▶ [Directions] All of the data is to be written out again exactly, without the pictures.

^^^^

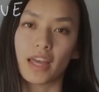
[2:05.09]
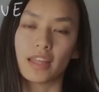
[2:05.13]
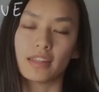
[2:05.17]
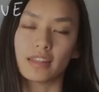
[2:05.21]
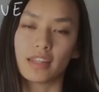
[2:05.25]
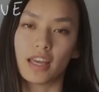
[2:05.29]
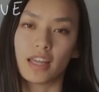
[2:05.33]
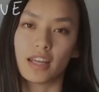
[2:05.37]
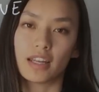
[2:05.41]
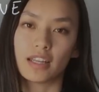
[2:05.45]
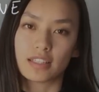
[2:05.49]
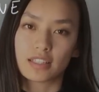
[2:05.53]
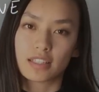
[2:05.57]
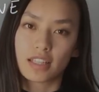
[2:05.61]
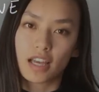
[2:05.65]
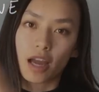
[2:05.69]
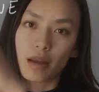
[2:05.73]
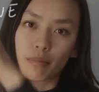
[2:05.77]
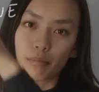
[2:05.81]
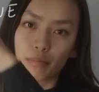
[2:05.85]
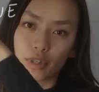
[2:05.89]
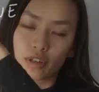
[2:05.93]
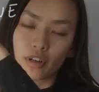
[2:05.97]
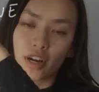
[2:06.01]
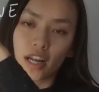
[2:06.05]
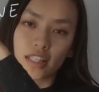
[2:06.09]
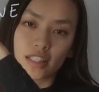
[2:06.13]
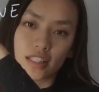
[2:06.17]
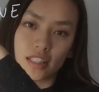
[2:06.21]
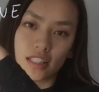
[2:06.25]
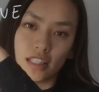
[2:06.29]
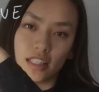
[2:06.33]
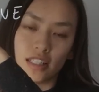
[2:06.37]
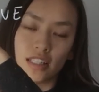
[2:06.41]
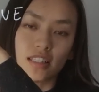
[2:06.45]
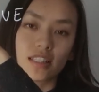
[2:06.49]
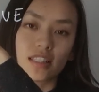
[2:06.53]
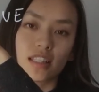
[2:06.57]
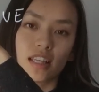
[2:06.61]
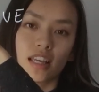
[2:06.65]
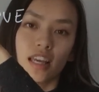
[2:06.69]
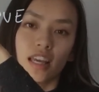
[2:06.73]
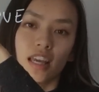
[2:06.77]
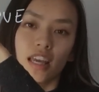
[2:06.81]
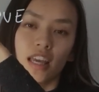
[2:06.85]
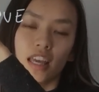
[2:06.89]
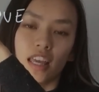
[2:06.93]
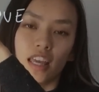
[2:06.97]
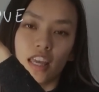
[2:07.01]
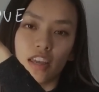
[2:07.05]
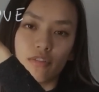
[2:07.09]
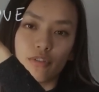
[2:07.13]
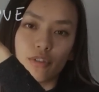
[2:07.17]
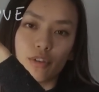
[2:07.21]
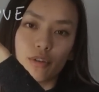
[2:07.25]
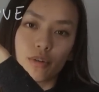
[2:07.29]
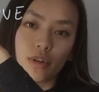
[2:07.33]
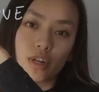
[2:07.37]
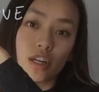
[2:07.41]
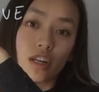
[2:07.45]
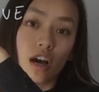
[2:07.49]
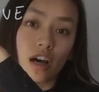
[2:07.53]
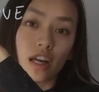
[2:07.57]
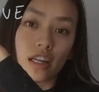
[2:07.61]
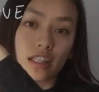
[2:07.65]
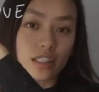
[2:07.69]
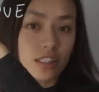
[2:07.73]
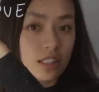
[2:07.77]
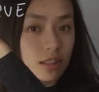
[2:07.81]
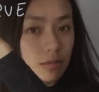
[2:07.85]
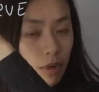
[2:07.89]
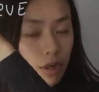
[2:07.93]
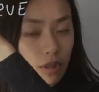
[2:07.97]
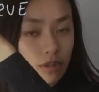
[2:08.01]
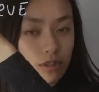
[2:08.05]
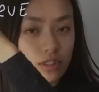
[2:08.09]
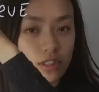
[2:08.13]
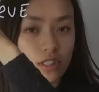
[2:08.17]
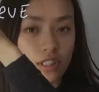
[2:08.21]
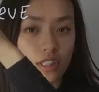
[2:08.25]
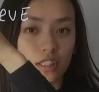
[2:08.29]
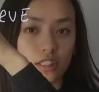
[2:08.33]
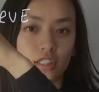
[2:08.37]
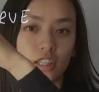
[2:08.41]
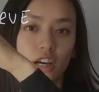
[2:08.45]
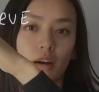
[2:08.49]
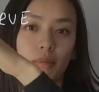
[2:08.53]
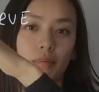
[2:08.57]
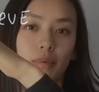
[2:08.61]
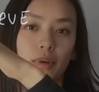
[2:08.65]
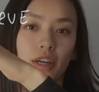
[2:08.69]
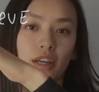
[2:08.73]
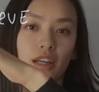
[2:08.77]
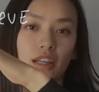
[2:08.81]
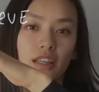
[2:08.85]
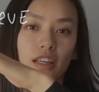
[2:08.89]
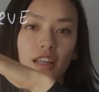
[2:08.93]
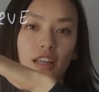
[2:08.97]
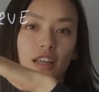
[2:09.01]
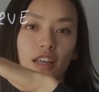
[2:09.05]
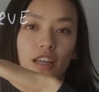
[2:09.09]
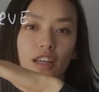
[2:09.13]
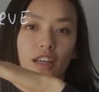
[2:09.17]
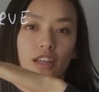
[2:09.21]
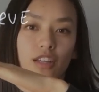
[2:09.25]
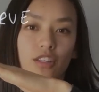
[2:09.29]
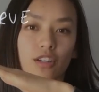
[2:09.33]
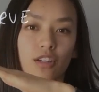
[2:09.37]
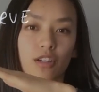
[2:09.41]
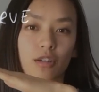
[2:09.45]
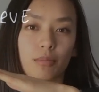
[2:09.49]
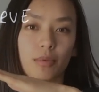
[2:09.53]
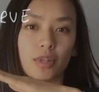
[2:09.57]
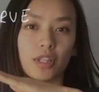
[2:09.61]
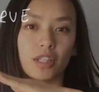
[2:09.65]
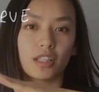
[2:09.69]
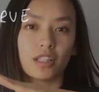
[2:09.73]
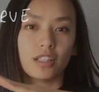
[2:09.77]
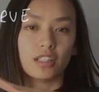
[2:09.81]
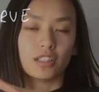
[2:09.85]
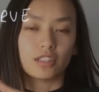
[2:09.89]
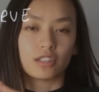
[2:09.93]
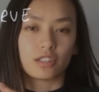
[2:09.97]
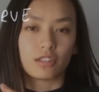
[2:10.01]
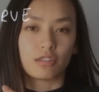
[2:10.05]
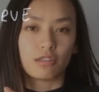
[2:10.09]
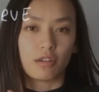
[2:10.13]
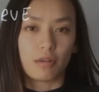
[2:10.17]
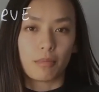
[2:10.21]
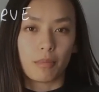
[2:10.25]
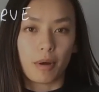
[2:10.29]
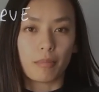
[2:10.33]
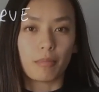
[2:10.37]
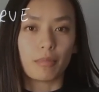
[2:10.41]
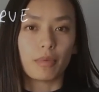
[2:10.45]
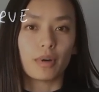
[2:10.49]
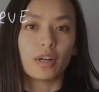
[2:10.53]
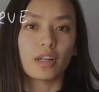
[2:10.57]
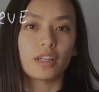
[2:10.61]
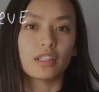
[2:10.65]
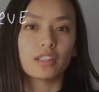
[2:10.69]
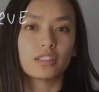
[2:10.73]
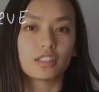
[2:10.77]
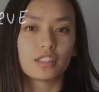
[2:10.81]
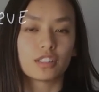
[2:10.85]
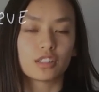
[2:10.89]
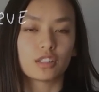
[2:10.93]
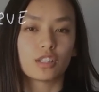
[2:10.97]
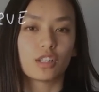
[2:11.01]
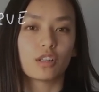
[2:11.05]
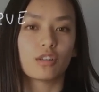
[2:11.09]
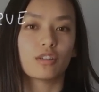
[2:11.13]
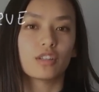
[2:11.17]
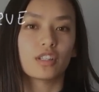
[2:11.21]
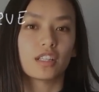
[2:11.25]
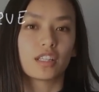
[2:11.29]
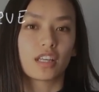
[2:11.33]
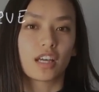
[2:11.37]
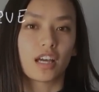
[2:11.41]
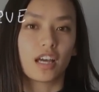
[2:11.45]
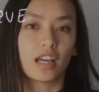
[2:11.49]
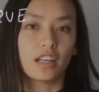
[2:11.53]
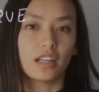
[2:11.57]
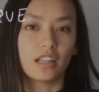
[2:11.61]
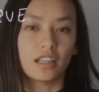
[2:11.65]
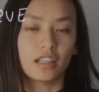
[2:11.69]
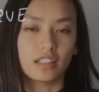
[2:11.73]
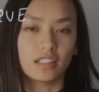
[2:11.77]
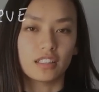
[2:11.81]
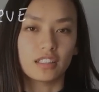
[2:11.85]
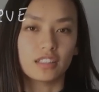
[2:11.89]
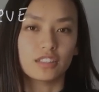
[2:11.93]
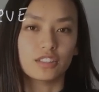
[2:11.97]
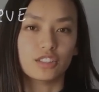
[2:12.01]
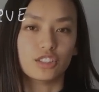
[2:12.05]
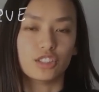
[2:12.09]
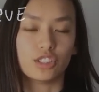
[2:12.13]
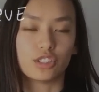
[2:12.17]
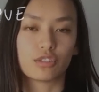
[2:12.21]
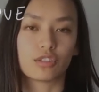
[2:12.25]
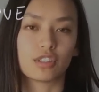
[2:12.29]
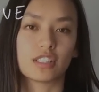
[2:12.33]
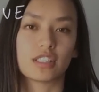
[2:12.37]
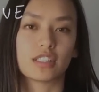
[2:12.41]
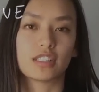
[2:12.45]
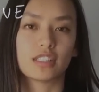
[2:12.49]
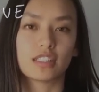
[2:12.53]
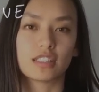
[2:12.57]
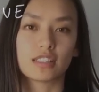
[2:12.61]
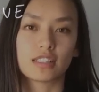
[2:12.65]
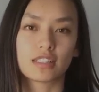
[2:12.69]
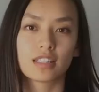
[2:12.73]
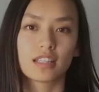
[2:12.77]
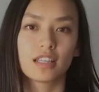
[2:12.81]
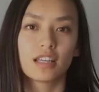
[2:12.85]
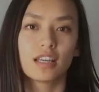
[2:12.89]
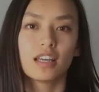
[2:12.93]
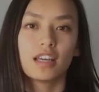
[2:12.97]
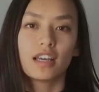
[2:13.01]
And then as time progresses, if you are not exposed to the topic, your ability to remember it slowly kind of decreases.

^^^^

▶ [Answer space]
[2:05.09]
[2:05.13]
[2:05.17]
[2:05.21]
[2:05.25]
[2:05.29]
[2:05.33]
[2:05.37]
[2:05.41]
[2:05.45]
[2:05.49]
[2:05.53]
[2:05.57]
[2:05.61]
[2:05.65]
[2:05.69]
[2:05.73]
[2:05.77]
[2:05.81]
[2:05.85]
[2:05.89]
[2:05.93]
[2:05.97]
[2:06.01]
[2:06.05]
[2:06.09]
[2:06.13]
[2:06.17]
[2:06.21]
[2:06.25]
[2:06.29]
[2:06.33]
[2:06.37]
[2:06.41]
[2:06.45]
[2:06.49]
[2:06.53]
[2:06.57]
[2:06.61]
[2:06.65]
[2:06.69]
[2:06.73]
[2:06.77]
[2:06.81]
[2:06.85]
[2:06.89]
[2:06.93]
[2:06.97]
[2:07.01]
[2:07.05]
[2:07.09]
[2:07.13]
[2:07.17]
[2:07.21]
[2:07.25]
[2:07.29]
[2:07.33]
[2:07.37]
[2:07.41]
[2:07.45]
[2:07.49]
[2:07.53]
[2:07.57]
[2:07.61]
[2:07.65]
[2:07.69]
[2:07.73]
[2:07.77]
[2:07.81]
[2:07.85]
[2:07.89]
[2:07.93]
[2:07.97]
[2:08.01]
[2:08.05]
[2:08.09]
[2:08.13]
[2:08.17]
[2:08.21]
[2:08.25]
[2:08.29]
[2:08.33]
[2:08.37]
[2:08.41]
[2:08.45]
[2:08.49]
[2:08.53]
[2:08.57]
[2:08.61]
[2:08.65]
[2:08.69]
[2:08.73]
[2:08.77]
[2:08.81]
[2:08.85]
[2:08.89]
[2:08.93]
[2:08.97]
[2:09.01]
[2:09.05]
[2:09.09]
[2:09.13]
[2:09.17]
[2:09.21]
[2:09.25]
[2:09.29]
[2:09.33]
[2:09.37]
[2:09.41]
[2:09.45]
[2:09.49]
[2:09.53]
[2:09.57]
[2:09.61]
[2:09.65]
[2:09.69]
[2:09.73]
[2:09.77]
[2:09.81]
[2:09.85]
[2:09.89]
[2:09.93]
[2:09.97]
[2:10.01]
[2:10.05]
[2:10.09]
[2:10.13]
[2:10.17]
[2:10.21]
[2:10.25]
[2:10.29]
[2:10.33]
[2:10.37]
[2:10.41]
[2:10.45]
[2:10.49]
[2:10.53]
[2:10.57]
[2:10.61]
[2:10.65]
[2:10.69]
[2:10.73]
[2:10.77]
[2:10.81]
[2:10.85]
[2:10.89]
[2:10.93]
[2:10.97]
[2:11.01]
[2:11.05]
[2:11.09]
[2:11.13]
[2:11.17]
[2:11.21]
[2:11.25]
[2:11.29]
[2:11.33]
[2:11.37]
[2:11.41]
[2:11.45]
[2:11.49]
[2:11.53]
[2:11.57]
[2:11.61]
[2:11.65]
[2:11.69]
[2:11.73]
[2:11.77]
[2:11.81]
[2:11.85]
[2:11.89]
[2:11.93]
[2:11.97]
[2:12.01]
[2:12.05]
[2:12.09]
[2:12.13]
[2:12.17]
[2:12.21]
[2:12.25]
[2:12.29]
[2:12.33]
[2:12.37]
[2:12.41]
[2:12.45]
[2:12.49]
[2:12.53]
[2:12.57]
[2:12.61]
[2:12.65]
[2:12.69]
[2:12.73]
[2:12.77]
[2:12.81]
[2:12.85]
[2:12.89]
[2:12.93]
[2:12.97]
[2:13.01]
And then as time progresses, if you are not exposed to the topic, your ability to remember it slowly kind of decreases.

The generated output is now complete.